TASK OBJECTIVE — Quote the data below in full, minus the images.

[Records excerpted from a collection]
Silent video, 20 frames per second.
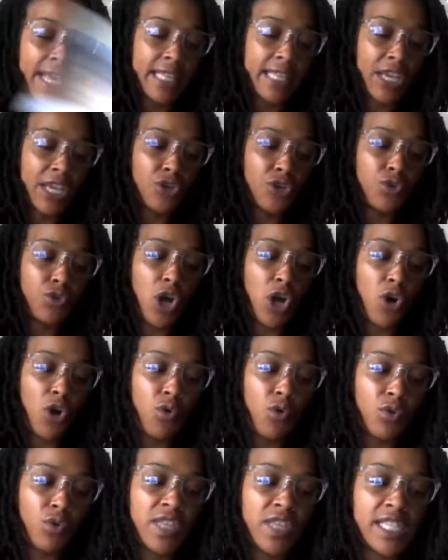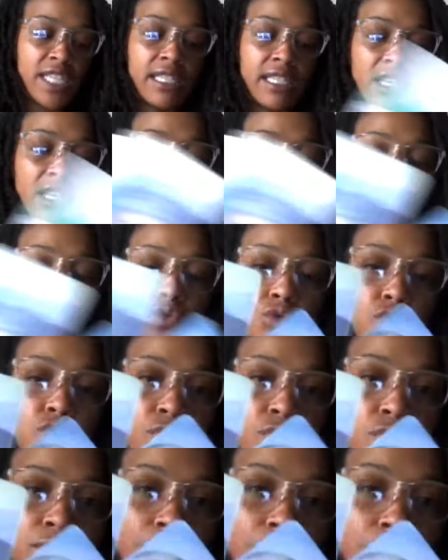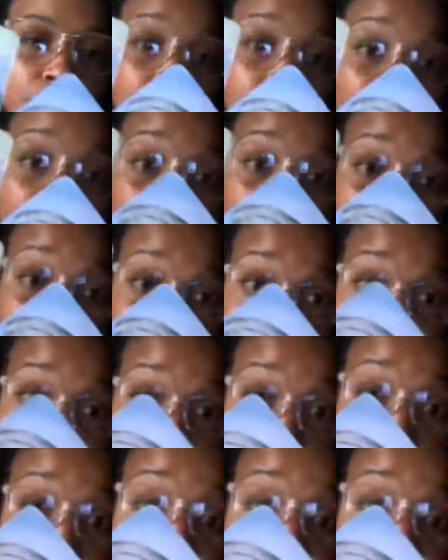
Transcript: that you go this you you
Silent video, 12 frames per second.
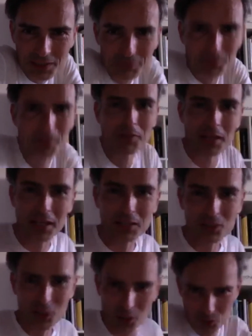When they get
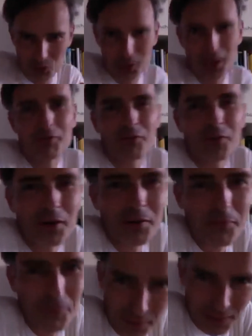together
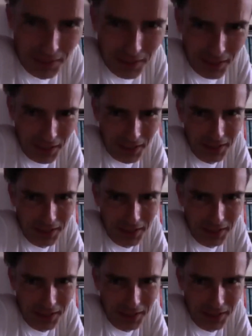physically,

TASK OUTPUT —
Silent video, 20 frames per second.
Transcript: that you go this you you
Silent video, 12 frames per second.
When they get
together
physically,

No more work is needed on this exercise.